> [Task brief] For each entry, return the text exactly and omit any image.

__________

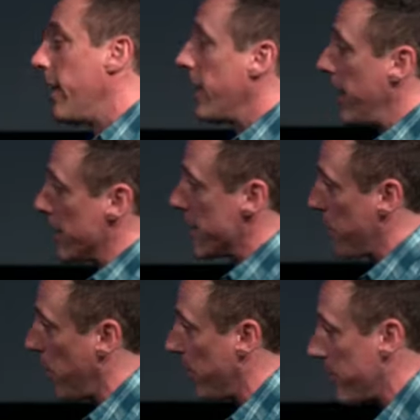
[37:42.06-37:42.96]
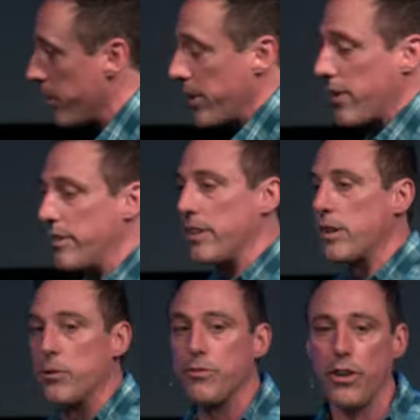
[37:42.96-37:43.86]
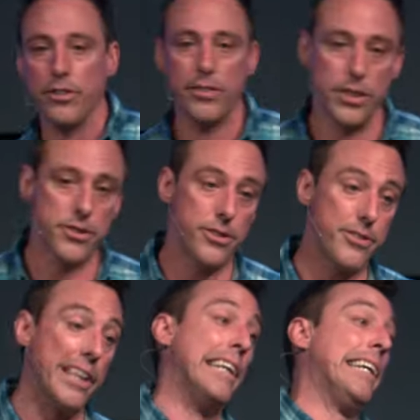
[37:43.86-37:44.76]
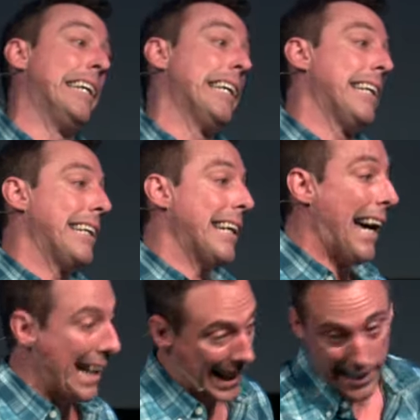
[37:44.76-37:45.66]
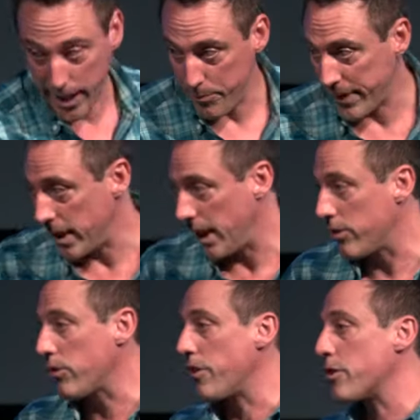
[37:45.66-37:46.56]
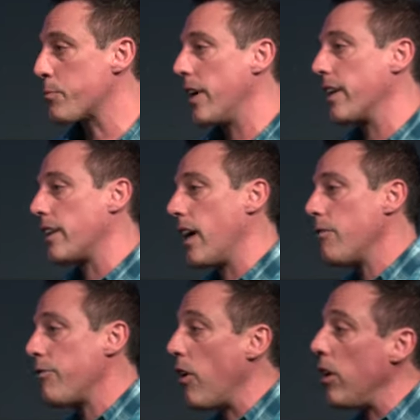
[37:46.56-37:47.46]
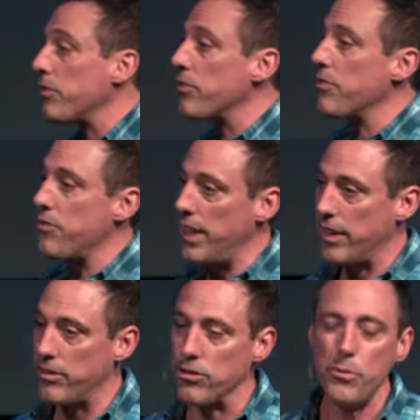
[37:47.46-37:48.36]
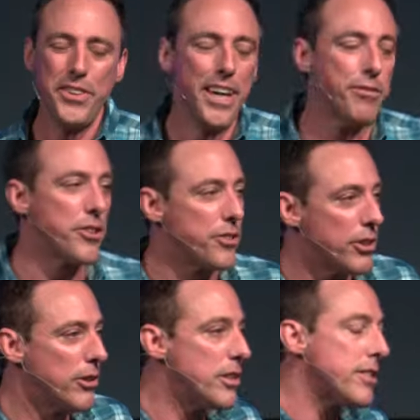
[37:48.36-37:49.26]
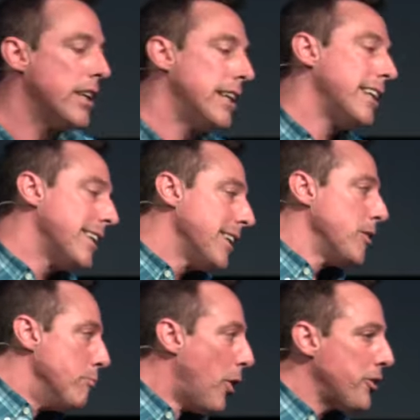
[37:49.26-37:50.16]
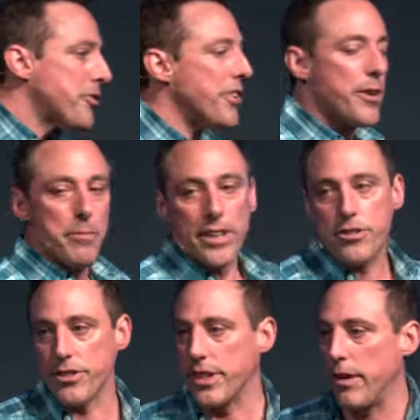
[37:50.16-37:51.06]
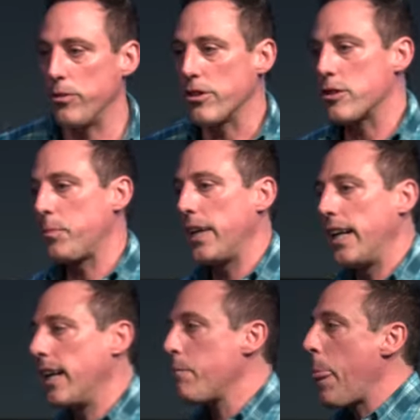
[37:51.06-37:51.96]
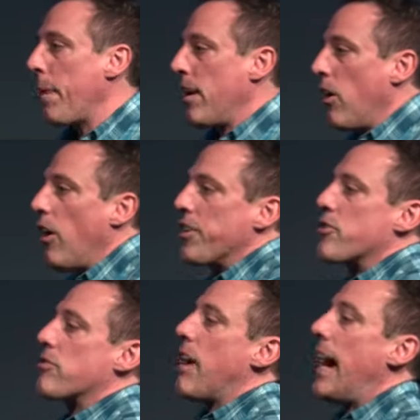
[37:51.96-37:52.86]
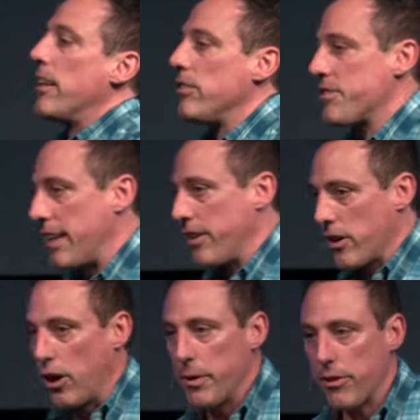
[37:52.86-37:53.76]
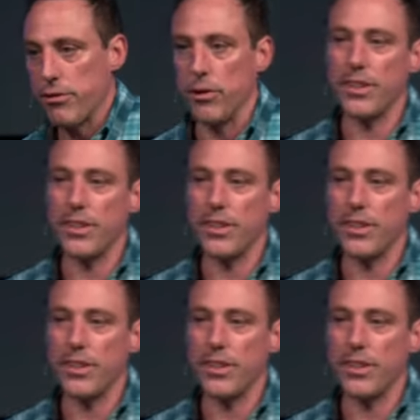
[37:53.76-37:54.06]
Yes, Paul and Timothy are dealing with false teachers. I get it. And so they're spreading a lot of false things. And so what they have to do is bolster their ministry. They have to explain all the trials that they're going through and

__________

> [Output of the exercise]
[37:42.06-37:42.96]
[37:42.96-37:43.86]
[37:43.86-37:44.76]
[37:44.76-37:45.66]
[37:45.66-37:46.56]
[37:46.56-37:47.46]
[37:47.46-37:48.36]
[37:48.36-37:49.26]
[37:49.26-37:50.16]
[37:50.16-37:51.06]
[37:51.06-37:51.96]
[37:51.96-37:52.86]
[37:52.86-37:53.76]
[37:53.76-37:54.06]
Yes, Paul and Timothy are dealing with false teachers. I get it. And so they're spreading a lot of false things. And so what they have to do is bolster their ministry. They have to explain all the trials that they're going through and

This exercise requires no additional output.